#### [Assignment]
Copy down every line of the data that follows exactly. Omit the pictures.

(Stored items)
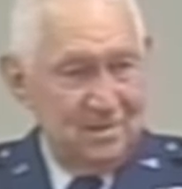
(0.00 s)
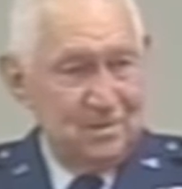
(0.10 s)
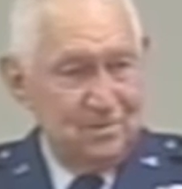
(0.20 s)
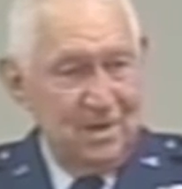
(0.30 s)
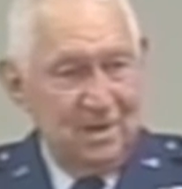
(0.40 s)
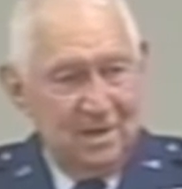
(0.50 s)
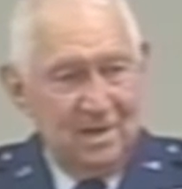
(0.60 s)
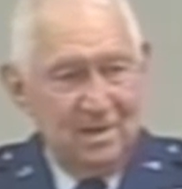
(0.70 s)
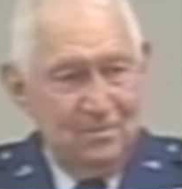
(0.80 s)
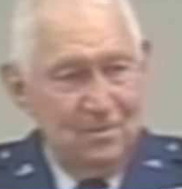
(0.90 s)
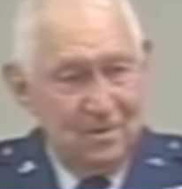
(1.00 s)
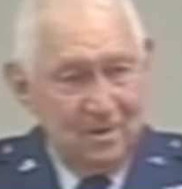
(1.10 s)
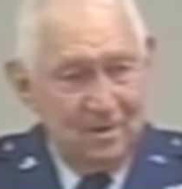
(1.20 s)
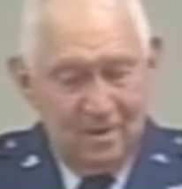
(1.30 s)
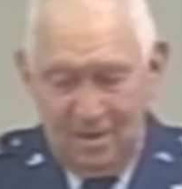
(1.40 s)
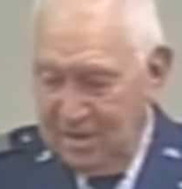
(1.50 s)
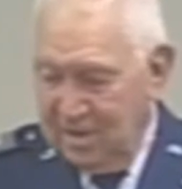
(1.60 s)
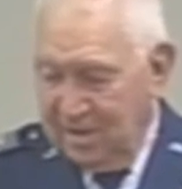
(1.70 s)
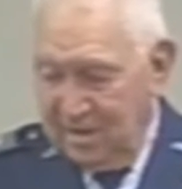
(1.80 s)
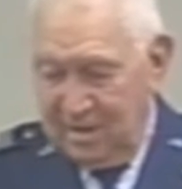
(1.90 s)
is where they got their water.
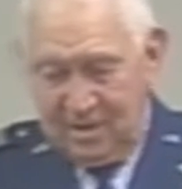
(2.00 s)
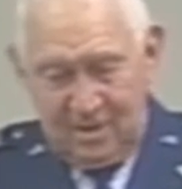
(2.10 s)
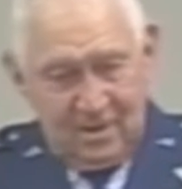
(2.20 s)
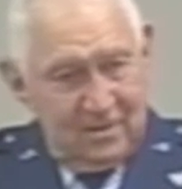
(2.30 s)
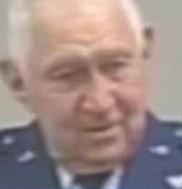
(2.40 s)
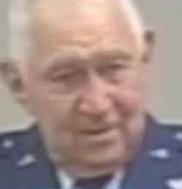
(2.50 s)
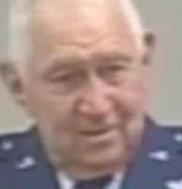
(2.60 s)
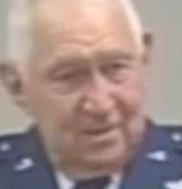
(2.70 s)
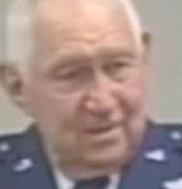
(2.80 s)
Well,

#### [Solution to this exercise]
(0.00 s)
(0.10 s)
(0.20 s)
(0.30 s)
(0.40 s)
(0.50 s)
(0.60 s)
(0.70 s)
(0.80 s)
(0.90 s)
(1.00 s)
(1.10 s)
(1.20 s)
(1.30 s)
(1.40 s)
(1.50 s)
(1.60 s)
(1.70 s)
(1.80 s)
(1.90 s)
is where they got their water.
(2.00 s)
(2.10 s)
(2.20 s)
(2.30 s)
(2.40 s)
(2.50 s)
(2.60 s)
(2.70 s)
(2.80 s)
Well,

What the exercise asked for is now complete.